He observed that Mademoiselle Vicaud, though speaking English with fluent ease, had in her voice and manner some most un-English qualities. Her voice was soft, deep, and a little guttural. She had a way, he noticed later on, of saying “Ah” when one talked to her, a placid little ejaculation that was curiously characteristic and curiously foreign.

But at the moment further observations were arrested. The door opened, and rising, as a swift footfall entered the room, Damier found himself face to face with his lady of the photograph.

He blushed. His emotion showed itself very evidently on his handsome, sensitive face, so evidently that the strangeness of the meeting made itself felt as a palpable atmosphere, and made conventional greetings an effort and something of an absurdity. Madame Vicaud, however, dared the absurdity, and so successfully that the formal sweetness of her smile, the vague geniality of her voice, as she said right things to him, seemed effortless. Damier, through all the tumult of his hurrying impressions, comparisons, wonders, yet found time to feel that she was a woman who could make many efforts and seem to make none. Her manner slid past the stress of the moment; her wonder, if she felt any, was not visible. All that she showed to her sudden visitor, introducing himself through a past that must have been long dead to her, was the smile, the geniality, vague and formal, of the woman of the world.

By contrast to this atmosphere of rule and reticence, the few words he had exchanged with the daughter seemed suddenly intimate—seemed to make a bond where the mother’s made a barrier. But above all barriers, all reticences, was the one fact—the wonderful fact—that she was she, changed so much, yet so much the same that the change was only a deepening, a subtilizing of her charm.

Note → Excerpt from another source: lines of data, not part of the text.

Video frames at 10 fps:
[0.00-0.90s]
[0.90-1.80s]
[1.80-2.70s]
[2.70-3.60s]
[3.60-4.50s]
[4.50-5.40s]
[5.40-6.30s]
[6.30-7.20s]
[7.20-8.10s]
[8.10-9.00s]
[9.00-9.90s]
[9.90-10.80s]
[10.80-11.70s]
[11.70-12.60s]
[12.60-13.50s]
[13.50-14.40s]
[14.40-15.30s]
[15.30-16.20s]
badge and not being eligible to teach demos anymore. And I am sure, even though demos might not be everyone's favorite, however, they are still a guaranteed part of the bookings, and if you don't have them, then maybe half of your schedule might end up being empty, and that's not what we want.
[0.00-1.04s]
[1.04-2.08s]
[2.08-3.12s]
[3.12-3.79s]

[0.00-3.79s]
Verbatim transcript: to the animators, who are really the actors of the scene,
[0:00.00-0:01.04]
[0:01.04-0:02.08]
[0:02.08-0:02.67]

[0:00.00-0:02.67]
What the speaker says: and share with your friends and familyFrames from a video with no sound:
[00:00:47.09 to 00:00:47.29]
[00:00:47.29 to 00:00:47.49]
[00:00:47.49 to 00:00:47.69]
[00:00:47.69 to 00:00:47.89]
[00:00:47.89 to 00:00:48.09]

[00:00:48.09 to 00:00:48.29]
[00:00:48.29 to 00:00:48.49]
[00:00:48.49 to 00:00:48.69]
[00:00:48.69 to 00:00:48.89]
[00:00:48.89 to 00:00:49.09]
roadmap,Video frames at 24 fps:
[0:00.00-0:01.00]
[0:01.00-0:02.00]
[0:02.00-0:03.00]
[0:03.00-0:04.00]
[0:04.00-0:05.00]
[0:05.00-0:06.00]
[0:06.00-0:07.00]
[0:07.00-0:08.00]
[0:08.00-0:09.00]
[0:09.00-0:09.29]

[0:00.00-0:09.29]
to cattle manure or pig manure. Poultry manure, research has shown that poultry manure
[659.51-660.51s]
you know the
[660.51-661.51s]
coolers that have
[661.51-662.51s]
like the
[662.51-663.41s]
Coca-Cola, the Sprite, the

“Yes, I remember Mrs. Mostyn so well,” said Madame Vicaud, “and it is many years ago now. She must be old. Does she look old? Is she well? Will she come to Paris one day, do you think? Ah, as for my going to England to see her, that is a great temptation, a sufficient one were the possibility only as great. My daughter has been much in England; she really, now, knows it better than I do.”

Mademoiselle Vicaud did not meet her mother’s glance as it rested upon her; her eyes were fixed, with their dark placidity, upon Damier, as she sat sidewise in her chair, her hands—they were large, white, beautifully formed—loosely interlaced on the chair-back.

“Yes; I know England well,” she said—“educational England. I went to school there. I associate England with all that is formative and improving; I have been run through the mold so many times.”

“Run through?” Damier asked, smiling. “Have you never taken the form, then?” He was not interested in Mademoiselle Vicaud, although he felt intimate with her; but her mother’s glance brought her between them, placed her there; one was forced to look at her and to talk to her.

“Do you think I have?” Mademoiselle Vicaud asked, with her smile, that was not gay, a slumberous, indulgent smile. “I hope not,” she added, “physically, at least. I don’t like your English outline, as far as that is concerned.” Damier could but observe that hers was not English. She was supple, curved—slender, yet robust; one saw her soft breathing; her waist bent with a lovely flexibility. But the contemplation of these facts, to which she seemed, with the indifference of perfect assurance, to draw his attention, emphasized that sense of intimacy in a way that rather irritated him; Mademoiselle Vicaud, her outline and her exquisite gowning of it, slightly jarred upon him. He hardly knew how to word his appreciation of her difference, and after saying that he was glad she had escaped the more unbecoming influences of his country, added: “I hope that there were some things you cared to adopt.”

“They adopted me. I was quite passive, quite fluid,” said Mademoiselle Vicaud.